Cabot: Mad at Birdie for lying about the real reason for going to Estero. Works it out with Birdie in a conversation WE DON'T GET TO SEE. Reminder, this is the character who doesn't have a supernatural ability. One of my favorite tropes is the powerless character who either 1. Gains their power later, or 2. Learns to love themselves and realizes they don't need a superpower to be a whole person. Cabot doesn't deal with any of this, which is fine I guess (I hate it, but that's just my personal preference speaking), but she does have a photographic memory, which utility-wise is on par with the kids' supernatural ability. Waste of a character. I'm mad.

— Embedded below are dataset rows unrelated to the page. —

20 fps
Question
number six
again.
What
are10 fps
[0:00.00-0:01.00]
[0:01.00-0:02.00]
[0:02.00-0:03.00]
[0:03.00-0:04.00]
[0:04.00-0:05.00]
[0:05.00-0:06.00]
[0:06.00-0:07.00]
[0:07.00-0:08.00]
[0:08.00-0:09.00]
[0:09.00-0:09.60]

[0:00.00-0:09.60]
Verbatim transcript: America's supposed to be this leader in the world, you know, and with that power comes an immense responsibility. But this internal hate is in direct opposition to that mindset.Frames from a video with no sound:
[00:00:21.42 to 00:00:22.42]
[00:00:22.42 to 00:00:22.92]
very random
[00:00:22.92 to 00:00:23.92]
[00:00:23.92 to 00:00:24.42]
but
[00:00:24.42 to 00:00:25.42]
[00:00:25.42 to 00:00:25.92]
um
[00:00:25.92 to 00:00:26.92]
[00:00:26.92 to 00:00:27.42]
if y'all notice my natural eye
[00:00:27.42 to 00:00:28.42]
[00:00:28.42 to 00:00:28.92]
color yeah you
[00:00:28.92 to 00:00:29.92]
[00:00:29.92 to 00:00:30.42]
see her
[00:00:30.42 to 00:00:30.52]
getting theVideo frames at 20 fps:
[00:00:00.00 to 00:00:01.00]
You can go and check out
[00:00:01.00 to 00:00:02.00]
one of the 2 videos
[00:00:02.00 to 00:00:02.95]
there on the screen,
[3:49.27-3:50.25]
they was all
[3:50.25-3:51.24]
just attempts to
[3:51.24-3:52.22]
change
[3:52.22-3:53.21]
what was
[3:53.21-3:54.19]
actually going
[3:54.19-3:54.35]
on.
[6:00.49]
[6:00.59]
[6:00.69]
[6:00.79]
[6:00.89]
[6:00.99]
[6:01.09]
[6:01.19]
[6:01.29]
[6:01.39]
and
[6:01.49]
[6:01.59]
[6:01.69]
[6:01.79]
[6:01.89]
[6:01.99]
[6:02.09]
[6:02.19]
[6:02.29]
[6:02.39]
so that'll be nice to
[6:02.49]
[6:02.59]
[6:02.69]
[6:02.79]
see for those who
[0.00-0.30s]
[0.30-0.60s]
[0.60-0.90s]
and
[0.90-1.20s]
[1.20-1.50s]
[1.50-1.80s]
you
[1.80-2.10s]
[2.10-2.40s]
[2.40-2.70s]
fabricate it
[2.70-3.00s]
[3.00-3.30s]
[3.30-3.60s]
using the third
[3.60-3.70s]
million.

I can't really talk about the antagonists/worldbuilding because my brain is mush about it, but to summarize my feelings on that:
President Fuerte makes no sense to me. He just wants money? Is that it? Money and/or power (maybe he's purposefully collapsing the economies of the other nations so that Estero rises about)? Why does he want this? At the moment, he's just a faceless baddie because we needed to be mad at someone. I think if the author had leaned more into worldbuilding and consistency with how this society treats supernatural people, that would have worked a lot better to create tension and stakes. As it is, Birdie and Tenner are about to bumble around town, give their real names in a prison, be recognized as the kids of the 8 most notorious supernatural criminals, and they're still able to just chill out on the beach every night. The president's "goons" are following them apparently, but they never do anything. If Tenner really did have to hide his pupils behind sunglasses or else they would be hunted, or if they saw posters like "see something, say something" about cracking down on supernatural people, this would have actually made me care about the stakes of this book.
Unless someone can convince me otherwise, I'm not gonna check out the other books in this series.
I have more thoughts, but my brain is a mess this week. Let me know if you agree, disagree, or want more of me rambling about this book.